Information —

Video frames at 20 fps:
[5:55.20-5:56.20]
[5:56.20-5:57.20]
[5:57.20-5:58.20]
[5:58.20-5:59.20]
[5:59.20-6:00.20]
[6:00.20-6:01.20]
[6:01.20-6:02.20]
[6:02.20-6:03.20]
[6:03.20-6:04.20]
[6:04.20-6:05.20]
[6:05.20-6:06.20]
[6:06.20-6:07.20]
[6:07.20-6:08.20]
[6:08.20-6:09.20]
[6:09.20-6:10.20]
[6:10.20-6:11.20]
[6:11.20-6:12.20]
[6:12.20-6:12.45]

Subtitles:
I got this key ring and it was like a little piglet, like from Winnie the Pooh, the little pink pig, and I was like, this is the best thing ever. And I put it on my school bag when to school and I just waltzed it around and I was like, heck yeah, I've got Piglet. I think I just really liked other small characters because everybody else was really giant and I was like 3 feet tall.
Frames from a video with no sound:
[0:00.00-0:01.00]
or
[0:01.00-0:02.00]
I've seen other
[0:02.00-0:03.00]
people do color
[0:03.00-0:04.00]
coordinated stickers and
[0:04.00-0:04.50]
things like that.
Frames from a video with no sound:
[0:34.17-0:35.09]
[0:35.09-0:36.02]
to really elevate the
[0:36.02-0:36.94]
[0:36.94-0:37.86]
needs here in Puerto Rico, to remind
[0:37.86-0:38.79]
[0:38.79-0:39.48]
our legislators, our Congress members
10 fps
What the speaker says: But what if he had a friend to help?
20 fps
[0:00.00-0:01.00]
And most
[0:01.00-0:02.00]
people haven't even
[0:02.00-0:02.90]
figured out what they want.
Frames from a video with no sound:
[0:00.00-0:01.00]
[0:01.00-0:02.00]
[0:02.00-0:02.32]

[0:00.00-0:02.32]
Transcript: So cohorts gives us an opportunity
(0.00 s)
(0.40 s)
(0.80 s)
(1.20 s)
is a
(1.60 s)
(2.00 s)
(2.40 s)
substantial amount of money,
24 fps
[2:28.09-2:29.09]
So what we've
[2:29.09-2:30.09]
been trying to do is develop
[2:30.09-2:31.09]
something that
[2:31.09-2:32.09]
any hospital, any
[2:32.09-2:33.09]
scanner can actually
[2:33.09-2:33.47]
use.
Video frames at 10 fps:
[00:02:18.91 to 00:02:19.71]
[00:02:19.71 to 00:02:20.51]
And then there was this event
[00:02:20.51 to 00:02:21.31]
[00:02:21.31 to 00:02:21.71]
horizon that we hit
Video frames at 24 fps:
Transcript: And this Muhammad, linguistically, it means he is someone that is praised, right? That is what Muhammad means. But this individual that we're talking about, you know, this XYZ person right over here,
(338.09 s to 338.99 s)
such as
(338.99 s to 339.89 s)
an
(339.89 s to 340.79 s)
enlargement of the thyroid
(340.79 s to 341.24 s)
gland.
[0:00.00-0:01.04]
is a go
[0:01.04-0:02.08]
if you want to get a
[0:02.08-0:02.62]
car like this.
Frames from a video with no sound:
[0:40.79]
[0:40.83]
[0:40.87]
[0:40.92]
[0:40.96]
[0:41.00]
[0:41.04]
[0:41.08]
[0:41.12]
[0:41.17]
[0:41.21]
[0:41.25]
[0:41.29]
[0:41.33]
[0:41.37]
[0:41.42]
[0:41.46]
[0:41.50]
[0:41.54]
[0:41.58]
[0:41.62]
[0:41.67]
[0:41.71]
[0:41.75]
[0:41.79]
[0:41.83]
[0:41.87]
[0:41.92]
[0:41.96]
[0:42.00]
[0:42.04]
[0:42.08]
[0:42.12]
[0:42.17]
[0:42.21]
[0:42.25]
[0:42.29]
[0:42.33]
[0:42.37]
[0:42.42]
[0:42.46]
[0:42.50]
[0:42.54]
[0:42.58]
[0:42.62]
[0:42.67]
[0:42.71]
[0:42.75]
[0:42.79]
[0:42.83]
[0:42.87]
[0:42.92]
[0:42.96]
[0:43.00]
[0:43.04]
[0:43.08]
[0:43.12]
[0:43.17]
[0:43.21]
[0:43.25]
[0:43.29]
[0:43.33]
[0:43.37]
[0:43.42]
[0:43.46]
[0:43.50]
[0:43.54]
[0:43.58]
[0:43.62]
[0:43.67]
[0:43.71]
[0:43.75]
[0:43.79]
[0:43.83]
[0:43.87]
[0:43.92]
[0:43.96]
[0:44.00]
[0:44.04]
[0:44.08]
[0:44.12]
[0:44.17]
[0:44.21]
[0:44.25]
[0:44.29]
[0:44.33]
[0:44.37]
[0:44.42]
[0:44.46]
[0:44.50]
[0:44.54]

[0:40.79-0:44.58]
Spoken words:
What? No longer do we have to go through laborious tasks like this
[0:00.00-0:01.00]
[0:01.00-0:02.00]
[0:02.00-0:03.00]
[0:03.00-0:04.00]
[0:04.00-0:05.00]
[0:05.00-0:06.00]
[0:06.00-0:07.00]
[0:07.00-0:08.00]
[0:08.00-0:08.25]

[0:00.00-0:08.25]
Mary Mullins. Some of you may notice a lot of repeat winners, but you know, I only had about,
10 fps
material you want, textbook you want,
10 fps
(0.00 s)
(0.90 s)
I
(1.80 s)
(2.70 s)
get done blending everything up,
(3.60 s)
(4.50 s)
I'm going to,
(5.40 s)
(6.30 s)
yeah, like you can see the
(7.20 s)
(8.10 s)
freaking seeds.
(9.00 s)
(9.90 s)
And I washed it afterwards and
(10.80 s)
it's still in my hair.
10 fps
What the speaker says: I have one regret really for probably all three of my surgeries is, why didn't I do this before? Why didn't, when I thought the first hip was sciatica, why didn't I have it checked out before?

Exercise instructions —
Show each line of the material that includes the string "speaker" by copying it.

Written answer —
What the speaker says: But what if he had a friend to help?
What the speaker says: I have one regret really for probably all three of my surgeries is, why didn't I do this before? Why didn't, when I thought the first hip was sciatica, why didn't I have it checked out before?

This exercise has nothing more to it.